=== DESCRIPTION OF THE TASK ===
Write out the entries below exactly, from the first line to the one with "[3:46.77-3:49.37]", both ends included.

____________________

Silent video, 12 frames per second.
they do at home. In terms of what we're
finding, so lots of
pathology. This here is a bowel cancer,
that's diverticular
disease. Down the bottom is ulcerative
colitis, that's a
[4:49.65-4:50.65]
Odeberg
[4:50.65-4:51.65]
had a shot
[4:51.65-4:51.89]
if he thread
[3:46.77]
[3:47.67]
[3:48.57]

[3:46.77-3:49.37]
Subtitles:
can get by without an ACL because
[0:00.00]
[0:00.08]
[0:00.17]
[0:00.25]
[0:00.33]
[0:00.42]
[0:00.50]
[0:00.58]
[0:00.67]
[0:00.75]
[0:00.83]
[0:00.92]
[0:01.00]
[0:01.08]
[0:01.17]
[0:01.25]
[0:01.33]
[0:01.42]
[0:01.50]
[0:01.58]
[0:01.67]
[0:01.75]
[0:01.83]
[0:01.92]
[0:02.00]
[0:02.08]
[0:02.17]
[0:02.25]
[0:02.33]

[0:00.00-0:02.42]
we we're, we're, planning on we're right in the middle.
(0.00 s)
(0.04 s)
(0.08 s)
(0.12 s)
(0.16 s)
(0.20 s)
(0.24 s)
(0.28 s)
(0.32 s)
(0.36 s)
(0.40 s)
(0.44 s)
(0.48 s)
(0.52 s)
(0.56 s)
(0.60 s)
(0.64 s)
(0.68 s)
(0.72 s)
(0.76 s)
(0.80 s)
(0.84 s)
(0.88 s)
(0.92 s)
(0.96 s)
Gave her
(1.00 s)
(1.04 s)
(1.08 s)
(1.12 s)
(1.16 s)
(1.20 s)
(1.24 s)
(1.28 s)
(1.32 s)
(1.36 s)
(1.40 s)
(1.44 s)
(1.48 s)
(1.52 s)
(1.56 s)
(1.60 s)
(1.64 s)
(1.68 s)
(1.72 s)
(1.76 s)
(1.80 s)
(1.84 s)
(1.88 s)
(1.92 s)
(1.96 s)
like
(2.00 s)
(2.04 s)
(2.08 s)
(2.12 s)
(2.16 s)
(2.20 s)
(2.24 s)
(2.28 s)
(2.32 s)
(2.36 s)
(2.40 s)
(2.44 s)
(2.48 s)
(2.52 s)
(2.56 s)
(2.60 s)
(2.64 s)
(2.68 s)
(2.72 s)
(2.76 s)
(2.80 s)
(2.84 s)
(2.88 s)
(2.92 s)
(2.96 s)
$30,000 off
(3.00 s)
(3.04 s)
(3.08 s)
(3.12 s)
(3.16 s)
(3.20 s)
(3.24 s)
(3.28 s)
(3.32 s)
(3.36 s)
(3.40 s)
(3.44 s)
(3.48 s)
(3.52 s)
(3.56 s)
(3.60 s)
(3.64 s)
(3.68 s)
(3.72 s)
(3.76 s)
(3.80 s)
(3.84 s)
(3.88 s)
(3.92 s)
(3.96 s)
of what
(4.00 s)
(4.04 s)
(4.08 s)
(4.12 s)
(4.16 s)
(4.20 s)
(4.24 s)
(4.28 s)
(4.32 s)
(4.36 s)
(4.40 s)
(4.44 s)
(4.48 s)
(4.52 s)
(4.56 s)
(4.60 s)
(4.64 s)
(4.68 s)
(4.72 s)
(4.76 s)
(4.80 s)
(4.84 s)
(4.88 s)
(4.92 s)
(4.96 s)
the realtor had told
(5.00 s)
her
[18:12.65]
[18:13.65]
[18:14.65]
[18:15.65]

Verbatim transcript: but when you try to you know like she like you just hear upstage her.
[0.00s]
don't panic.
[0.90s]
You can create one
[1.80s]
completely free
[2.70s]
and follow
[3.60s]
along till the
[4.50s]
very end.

____________________

=== WORKED SOLUTION ===
Silent video, 12 frames per second.
they do at home. In terms of what we're
finding, so lots of
pathology. This here is a bowel cancer,
that's diverticular
disease. Down the bottom is ulcerative
colitis, that's a
[4:49.65-4:50.65]
Odeberg
[4:50.65-4:51.65]
had a shot
[4:51.65-4:51.89]
if he thread
[3:46.77]
[3:47.67]
[3:48.57]

[3:46.77-3:49.37]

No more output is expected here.